# Your task
Answer with the exact lines of the following material from the one containing "[1:51:41.82-1:51:42.71]" through the one containing "[0:00.00-0:01.07]", both end lines included.

# Input
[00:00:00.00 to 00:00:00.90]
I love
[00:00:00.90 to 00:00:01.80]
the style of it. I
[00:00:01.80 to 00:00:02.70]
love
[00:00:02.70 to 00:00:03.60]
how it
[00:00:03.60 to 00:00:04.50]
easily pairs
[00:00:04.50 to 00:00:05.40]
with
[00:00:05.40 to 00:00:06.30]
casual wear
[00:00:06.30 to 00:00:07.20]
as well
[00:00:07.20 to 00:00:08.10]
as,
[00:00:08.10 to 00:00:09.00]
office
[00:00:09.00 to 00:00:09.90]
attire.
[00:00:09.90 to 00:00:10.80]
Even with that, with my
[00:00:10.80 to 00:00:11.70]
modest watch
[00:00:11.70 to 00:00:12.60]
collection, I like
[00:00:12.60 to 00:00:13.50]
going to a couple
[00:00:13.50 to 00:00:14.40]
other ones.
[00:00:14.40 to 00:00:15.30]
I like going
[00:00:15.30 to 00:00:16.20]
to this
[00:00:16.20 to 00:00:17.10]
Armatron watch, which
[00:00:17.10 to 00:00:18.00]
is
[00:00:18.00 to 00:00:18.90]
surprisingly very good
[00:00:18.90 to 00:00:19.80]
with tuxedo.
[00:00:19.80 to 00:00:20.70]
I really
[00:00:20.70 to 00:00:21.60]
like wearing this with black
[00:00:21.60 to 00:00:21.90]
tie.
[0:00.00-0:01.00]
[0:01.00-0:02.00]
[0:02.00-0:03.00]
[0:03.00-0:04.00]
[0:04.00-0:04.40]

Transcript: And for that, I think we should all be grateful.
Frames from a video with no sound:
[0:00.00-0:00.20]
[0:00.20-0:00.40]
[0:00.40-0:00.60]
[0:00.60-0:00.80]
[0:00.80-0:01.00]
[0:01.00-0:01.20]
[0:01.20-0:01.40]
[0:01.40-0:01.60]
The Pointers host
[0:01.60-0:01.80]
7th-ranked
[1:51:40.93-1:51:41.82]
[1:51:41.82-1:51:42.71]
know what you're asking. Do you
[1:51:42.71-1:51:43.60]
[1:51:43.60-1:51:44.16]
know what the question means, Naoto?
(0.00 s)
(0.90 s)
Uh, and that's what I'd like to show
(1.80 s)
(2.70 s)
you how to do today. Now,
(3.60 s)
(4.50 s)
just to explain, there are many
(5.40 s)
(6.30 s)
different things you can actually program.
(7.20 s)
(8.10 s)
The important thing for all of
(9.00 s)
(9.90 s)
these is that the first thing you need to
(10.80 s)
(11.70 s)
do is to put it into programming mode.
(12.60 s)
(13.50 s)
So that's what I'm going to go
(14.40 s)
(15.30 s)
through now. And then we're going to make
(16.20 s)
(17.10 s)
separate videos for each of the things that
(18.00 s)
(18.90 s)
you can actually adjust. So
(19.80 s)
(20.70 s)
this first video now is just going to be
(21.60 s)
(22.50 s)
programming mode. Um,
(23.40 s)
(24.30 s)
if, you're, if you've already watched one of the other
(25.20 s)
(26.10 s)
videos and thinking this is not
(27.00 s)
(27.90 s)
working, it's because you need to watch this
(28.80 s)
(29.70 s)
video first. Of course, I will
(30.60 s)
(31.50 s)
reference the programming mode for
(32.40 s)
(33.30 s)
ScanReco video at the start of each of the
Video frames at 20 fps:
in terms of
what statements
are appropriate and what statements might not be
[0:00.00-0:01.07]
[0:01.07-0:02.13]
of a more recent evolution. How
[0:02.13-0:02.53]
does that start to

# Response to the task
[1:51:41.82-1:51:42.71]
know what you're asking. Do you
[1:51:42.71-1:51:43.60]
[1:51:43.60-1:51:44.16]
know what the question means, Naoto?
(0.00 s)
(0.90 s)
Uh, and that's what I'd like to show
(1.80 s)
(2.70 s)
you how to do today. Now,
(3.60 s)
(4.50 s)
just to explain, there are many
(5.40 s)
(6.30 s)
different things you can actually program.
(7.20 s)
(8.10 s)
The important thing for all of
(9.00 s)
(9.90 s)
these is that the first thing you need to
(10.80 s)
(11.70 s)
do is to put it into programming mode.
(12.60 s)
(13.50 s)
So that's what I'm going to go
(14.40 s)
(15.30 s)
through now. And then we're going to make
(16.20 s)
(17.10 s)
separate videos for each of the things that
(18.00 s)
(18.90 s)
you can actually adjust. So
(19.80 s)
(20.70 s)
this first video now is just going to be
(21.60 s)
(22.50 s)
programming mode. Um,
(23.40 s)
(24.30 s)
if, you're, if you've already watched one of the other
(25.20 s)
(26.10 s)
videos and thinking this is not
(27.00 s)
(27.90 s)
working, it's because you need to watch this
(28.80 s)
(29.70 s)
video first. Of course, I will
(30.60 s)
(31.50 s)
reference the programming mode for
(32.40 s)
(33.30 s)
ScanReco video at the start of each of the
Video frames at 20 fps:
in terms of
what statements
are appropriate and what statements might not be
[0:00.00-0:01.07]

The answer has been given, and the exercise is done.